On 2018-05-23 02:35, L A Walsh wrote:
Carlos E. R. wrote:
On 2018-05-21 22:27, Linda Walsh wrote:
Carlos E. R. wrote:
Try playing with options such as "oflag=direct",
I'll second this part, but seriously, 4k at a time?? ---- Do you have to write such small amounts?
dd if=/dev/zero of=foo bs=4k count=1K oflag=direct 4194304 bytes (4.2 MB, 4.0 MiB) copied, 0.0689802 s, 60.8 MB/s <<4k blocksize
dd if=/dev/zero of=foo bs=4M count=1K oflag=direct 4294967296 bytes (4.3 GB, 4.0 GiB) copied, 5.24457 s, 819 MB/s <<4M blocksize
dd if=/dev/zero of=foo bs=8M count=512 oflag=direct 4294967296 bytes (4.3 GB, 4.0 GiB) copied, 5.04259 s, 852 MB/ <<8M dd if=/dev/zero of=foo bs=16M count=256 oflag=direct 4294967296 bytes (4.3 GB, 4.0 GiB) copied, 4.90653 s, 875 MB/ <<16M
16M is the sweet stop on my system. Yours may vary.
Well, with a small block and direct writing to disk, the kernel cache is disabled and speed suffers. Increasing the size of the write block acts like having a cache, but in the application instead than by the kernel.
Not exactly. Increasing the write size decreases *overhead* just like sending packets through the network. If you send 1 packet of 1.5kB and wait for it to be transmitted & received by the other end, you will get very slow performance due to the overhead of sending each packet.
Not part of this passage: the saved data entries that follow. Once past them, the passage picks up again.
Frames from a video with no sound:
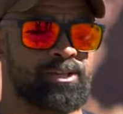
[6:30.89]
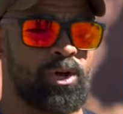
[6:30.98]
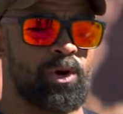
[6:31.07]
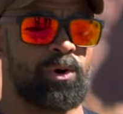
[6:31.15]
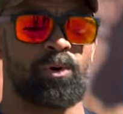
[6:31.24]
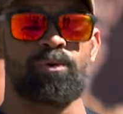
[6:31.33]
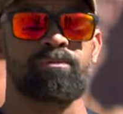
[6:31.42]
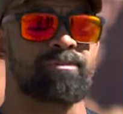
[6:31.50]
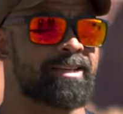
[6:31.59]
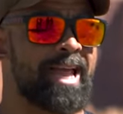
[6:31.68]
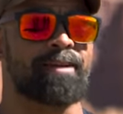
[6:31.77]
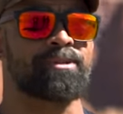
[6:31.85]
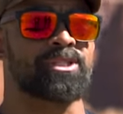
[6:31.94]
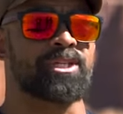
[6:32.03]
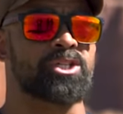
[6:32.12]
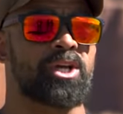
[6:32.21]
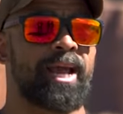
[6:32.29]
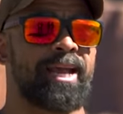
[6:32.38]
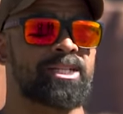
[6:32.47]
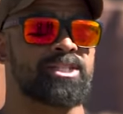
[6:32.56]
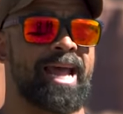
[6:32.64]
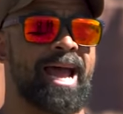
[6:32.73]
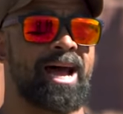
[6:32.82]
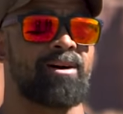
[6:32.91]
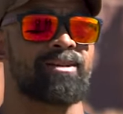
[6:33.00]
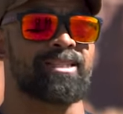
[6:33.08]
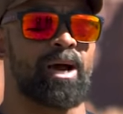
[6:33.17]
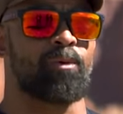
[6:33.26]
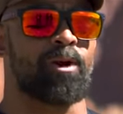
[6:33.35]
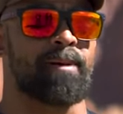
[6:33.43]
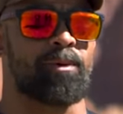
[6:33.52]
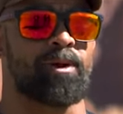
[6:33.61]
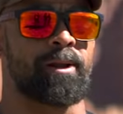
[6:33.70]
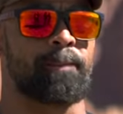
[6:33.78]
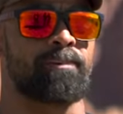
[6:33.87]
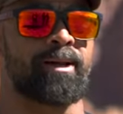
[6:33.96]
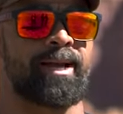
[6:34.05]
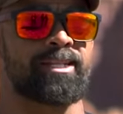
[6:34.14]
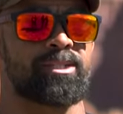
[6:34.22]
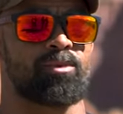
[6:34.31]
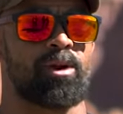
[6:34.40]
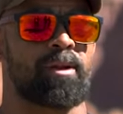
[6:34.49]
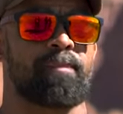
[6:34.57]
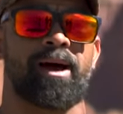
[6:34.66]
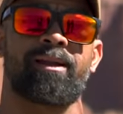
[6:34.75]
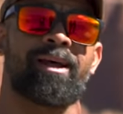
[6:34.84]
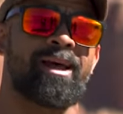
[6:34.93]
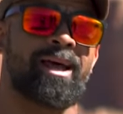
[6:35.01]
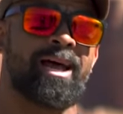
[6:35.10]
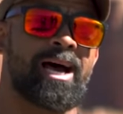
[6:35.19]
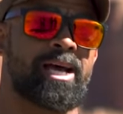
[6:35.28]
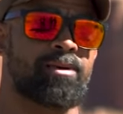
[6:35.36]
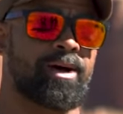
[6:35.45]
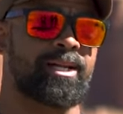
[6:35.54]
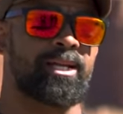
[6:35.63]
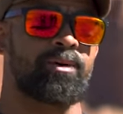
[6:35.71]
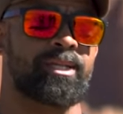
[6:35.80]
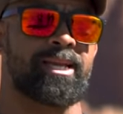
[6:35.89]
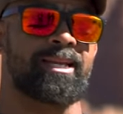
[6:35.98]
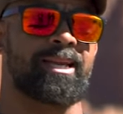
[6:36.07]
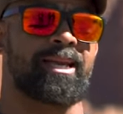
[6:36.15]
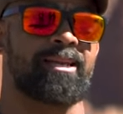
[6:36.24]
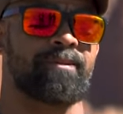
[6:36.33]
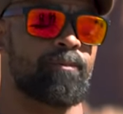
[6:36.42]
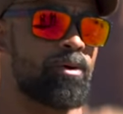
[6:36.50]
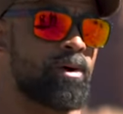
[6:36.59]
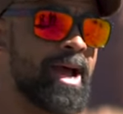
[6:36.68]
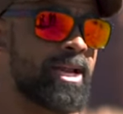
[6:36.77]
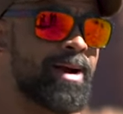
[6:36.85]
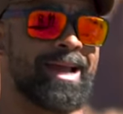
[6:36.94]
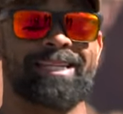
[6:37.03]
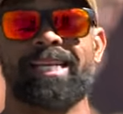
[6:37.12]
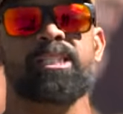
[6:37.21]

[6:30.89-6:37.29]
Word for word: His whole game is going to change because now he's not worried about running the plays. He's worrying about how do I deal with getting hit or how do I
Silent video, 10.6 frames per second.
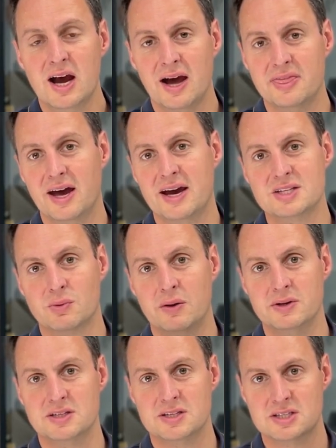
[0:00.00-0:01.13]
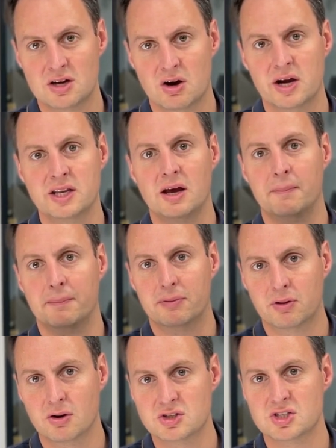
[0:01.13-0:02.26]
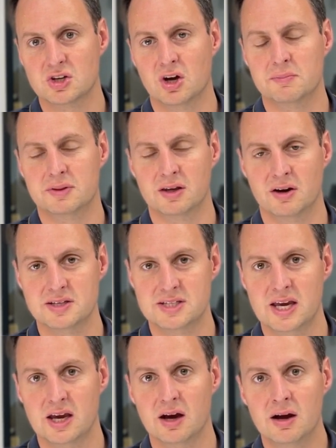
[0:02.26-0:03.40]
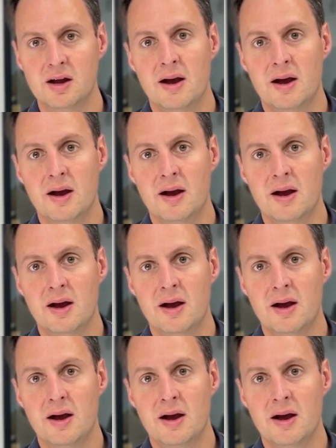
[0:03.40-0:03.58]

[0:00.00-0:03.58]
and that is where we design and prototype the idea.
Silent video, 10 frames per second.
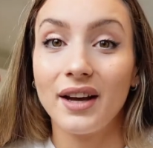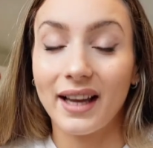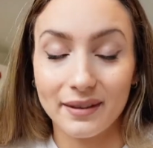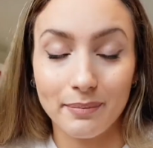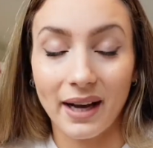
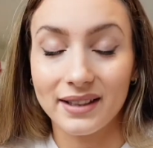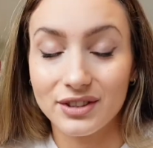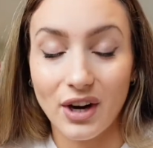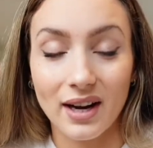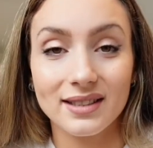Get Back in
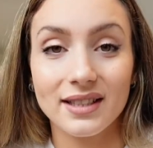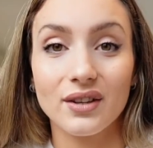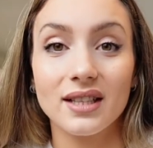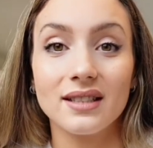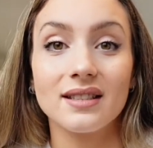Track
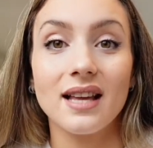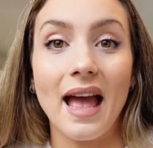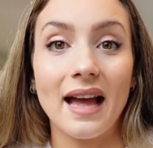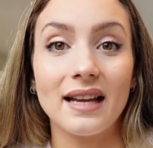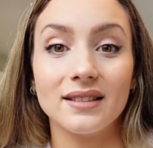series,
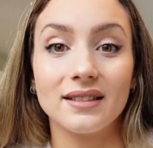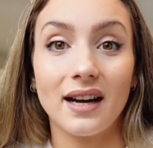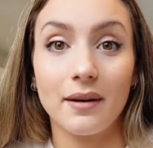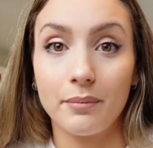and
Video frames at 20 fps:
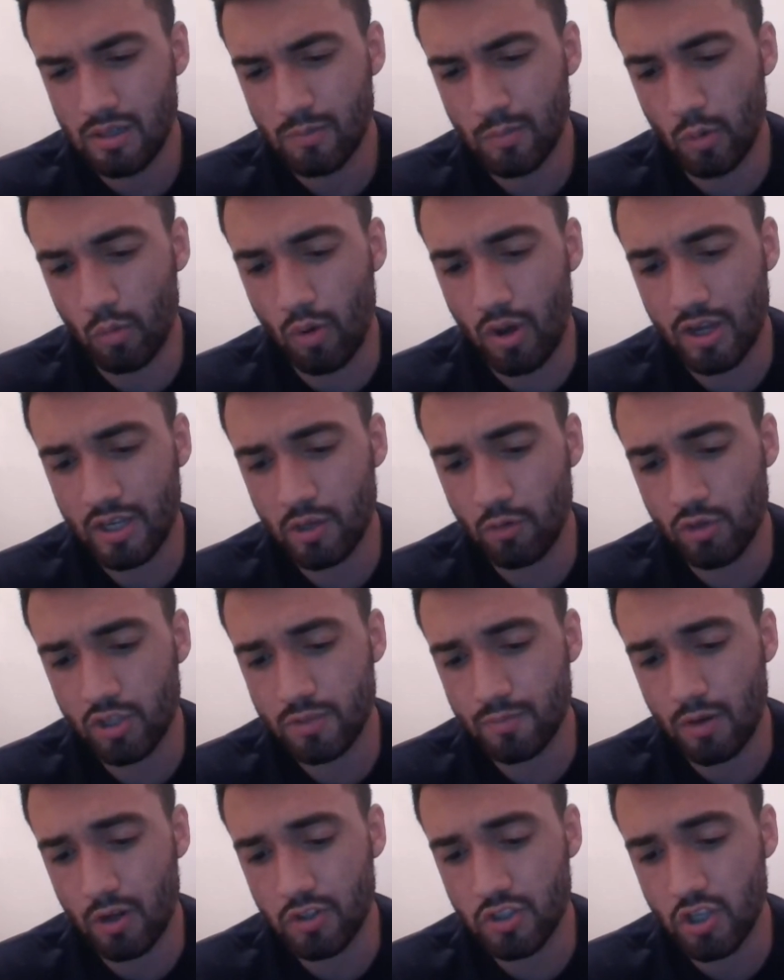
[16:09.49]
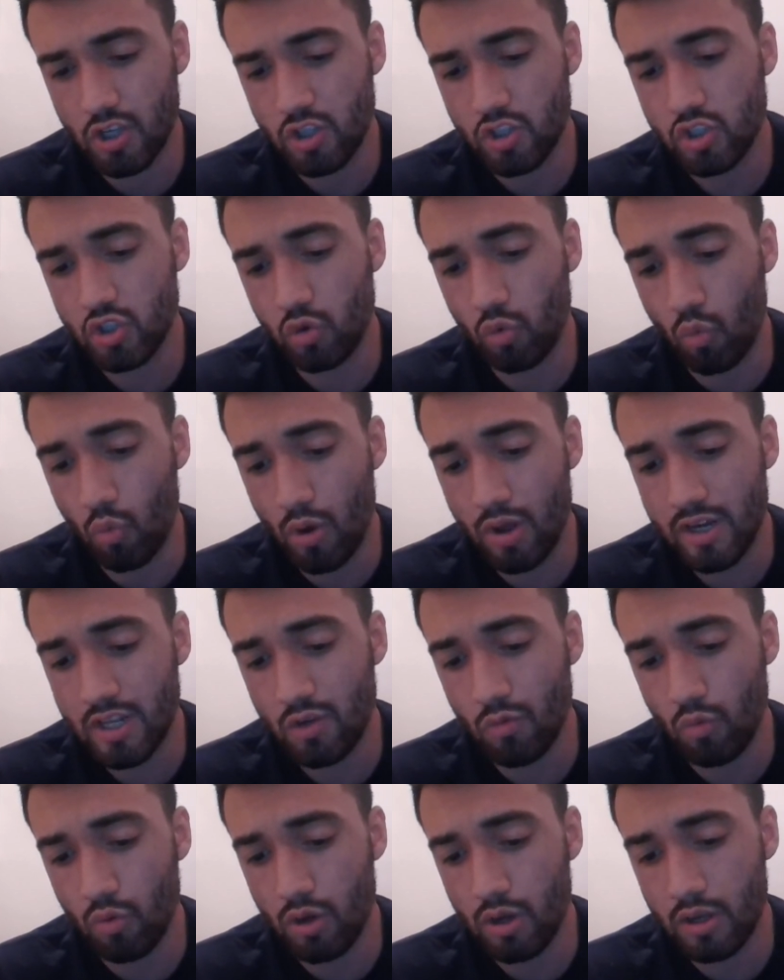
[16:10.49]
Milwaukee responds
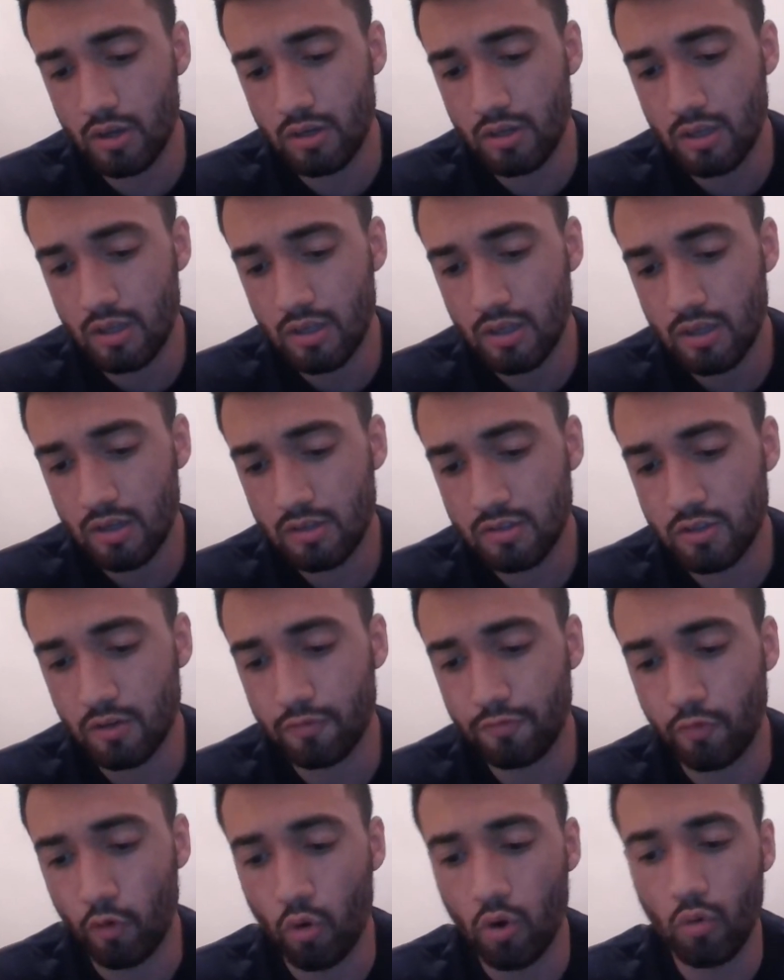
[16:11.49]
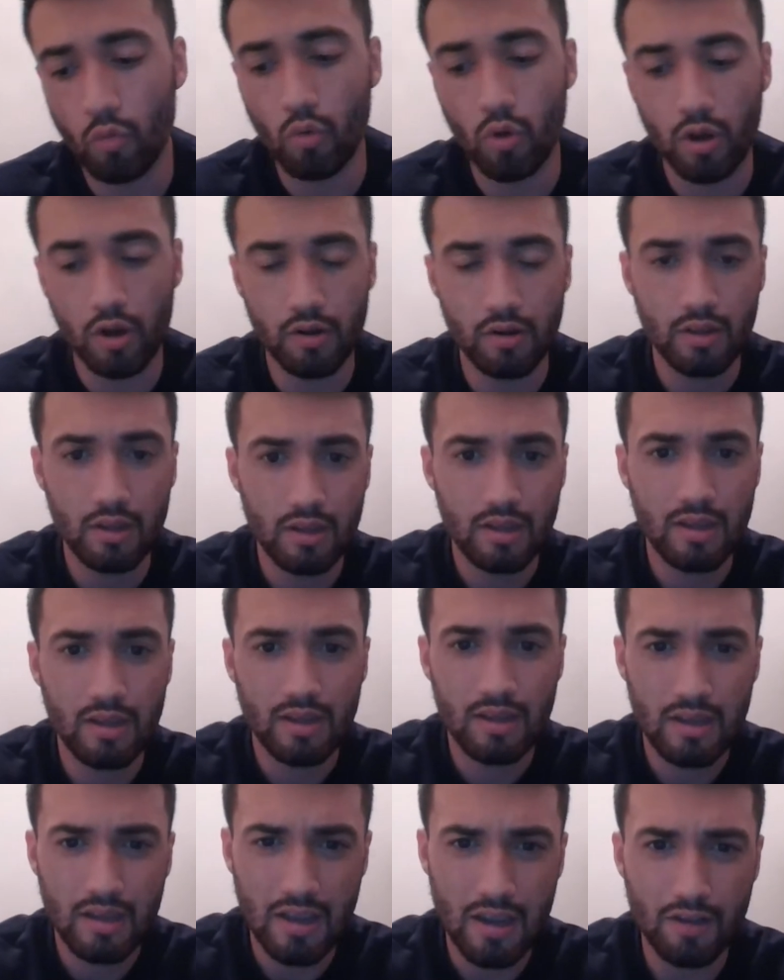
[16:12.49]
21 to four run
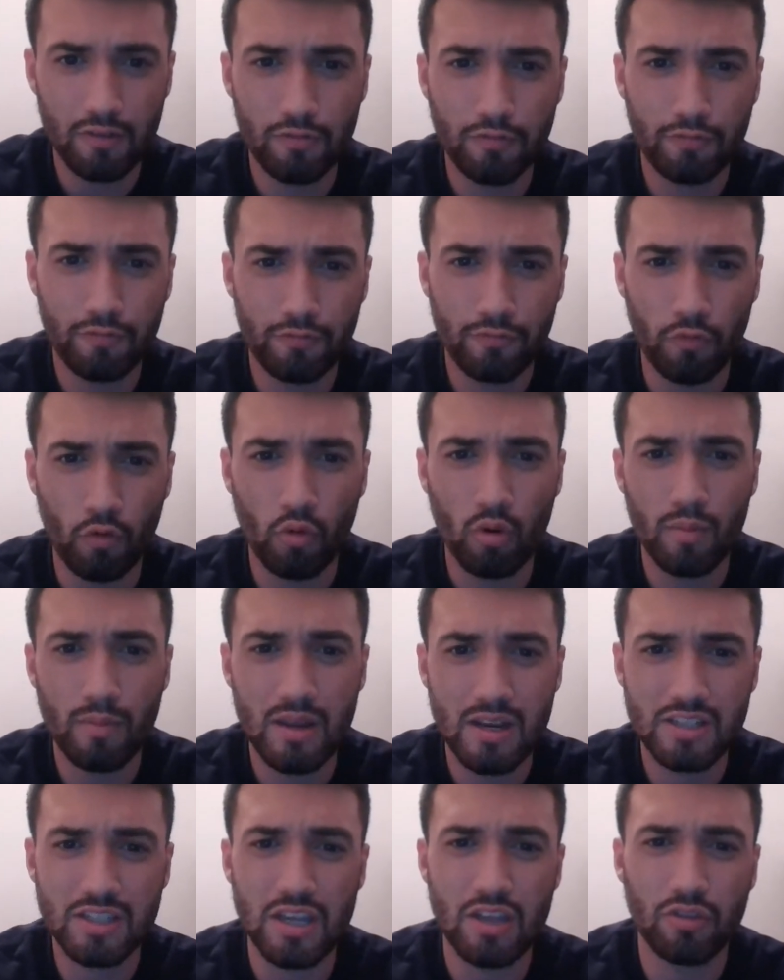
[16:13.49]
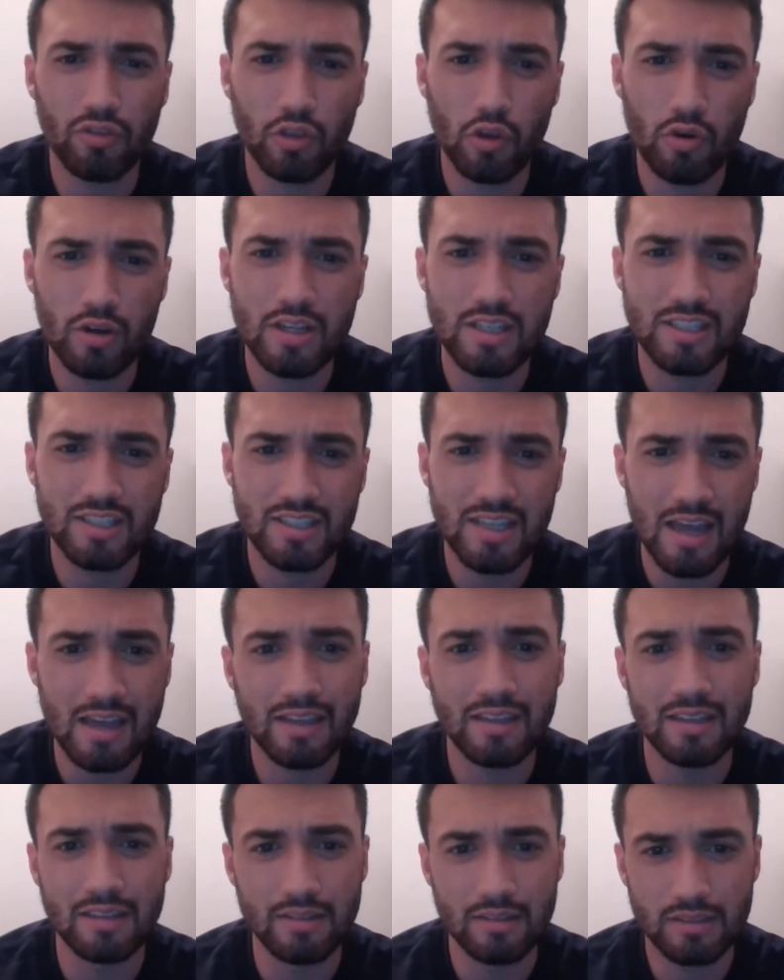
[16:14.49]
in four minutes and 30
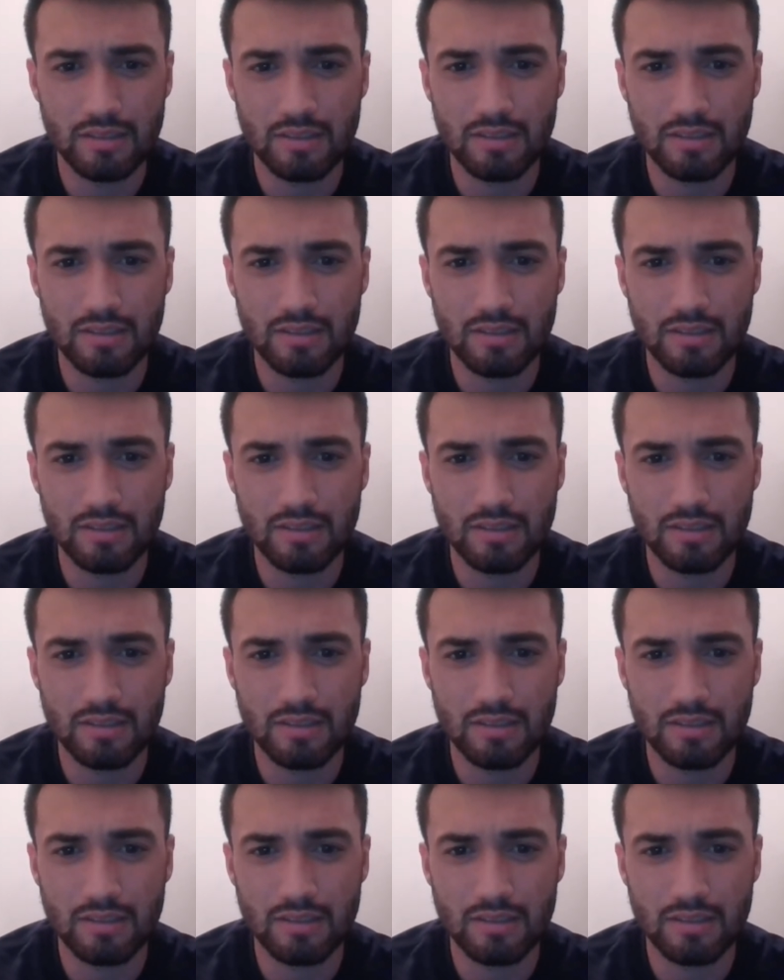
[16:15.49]
seconds.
Vs. if you have 1 write and only need an acknowledgment of the whole thing having been received, you only need to wait for 1 reply. Whether you are writing to disk or to a network, the overhead of handling each packet reduces throughput.
While this is true, you forget the impact of "oflag=direct". Without that flag, you see a much smaller difference between writing 1KB or 1MB chunks. Yes, I know that writing small chunks has an impact on performance.
It depends on how fast the user's application generates data. It generates video in real time and can't be paused. If it only needs 2.8MB/s, any of these methods would work, but if it needed 100 times that, then writing 4k blocks makes no sense and wouldn't work even with oflag=nocache. Nocache tells the OS that it can throw away the data -- it doesn't force it to be thrown away. In writing a 428GB file (then my disk filled), all of memory was filled long before it filled the disk and overall, only averaged 145MB/s.
Correct. Anyway, the problem was an error in the code, the problem was different and solved. -- Cheers / Saludos, Carlos E. R. (from 42.3 x86_64 "Malachite" at Telcontar)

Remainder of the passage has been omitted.